In response to CNBC reporter Michael Sheetz’s tweet on the findings, Musk wrote, “SpaceX could do it if need be.”
The billionaire tech magnate also responded to a subsequent tweet from Sheetz noting that the watchdog report said that 27 different companies were supplying components for NASA’s “next-generation spacesuits.”
“Seems like too many cooks in the kitchen,” Musk tweeted.
Musk, along with fellow billionaires Jeff Bezos and Richard Branson, are engaged in a race to test and manufacture rockets capable of sending Americans on commercial space flights.

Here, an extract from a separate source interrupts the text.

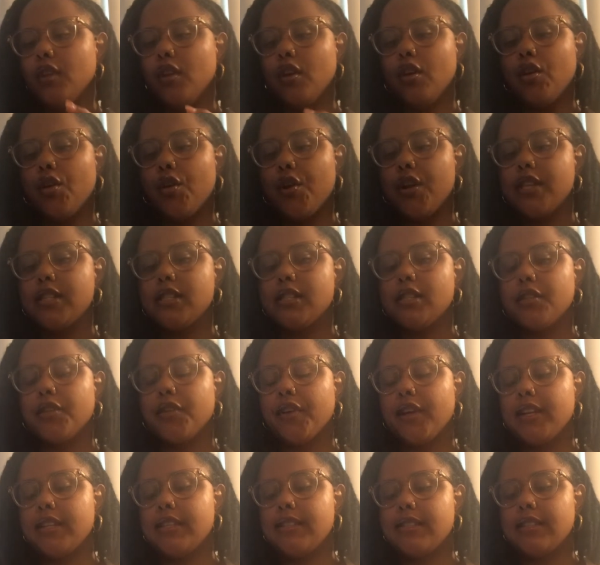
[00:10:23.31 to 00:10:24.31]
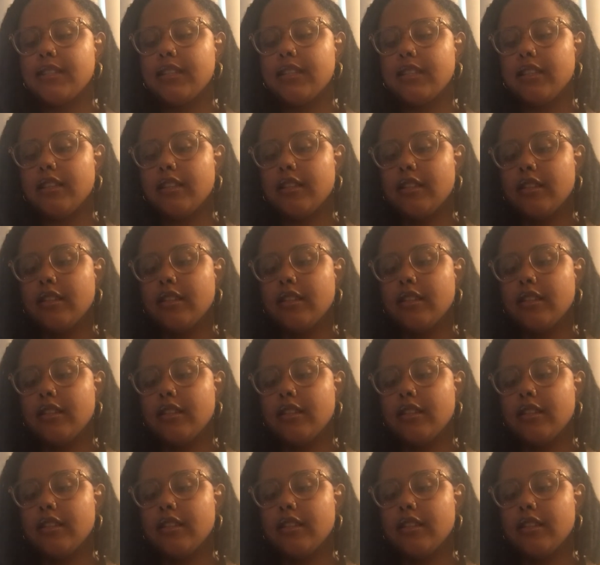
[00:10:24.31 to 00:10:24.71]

Crazy, crazy.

While both Bezos and Branson last month successfully completed crewed test flights into space, Musk has aimed to reach the goal of launching SpaceX’s Crew Dragon spacecraft into orbit.
SpaceX has developed space flight suits for astronauts to wear while inside the rocket, though a spacesuit for astronauts on the moon would have additional requirements to protect individuals in the harsh conditions of space.
According to the Tuesday report, the development of NASA’s new spacesuits will result in a total of $1 billion in costs through 2025.
The report recommended that NASA’s Associate Administrator for the Human Exploration and Operations Mission Directorate take several actions to ramp up the development of its new spacesuits, including “adjusting the schedule as appropriate to reduce development risks.”
The inspector general also said that the administrator should develop an integrated master schedule to take into account the other programs that will likely be impacted by a delay in the spacesuits’ development and ensure that the new spacesuits meet all the technical requirements and needs of NASA’s upcoming space missions.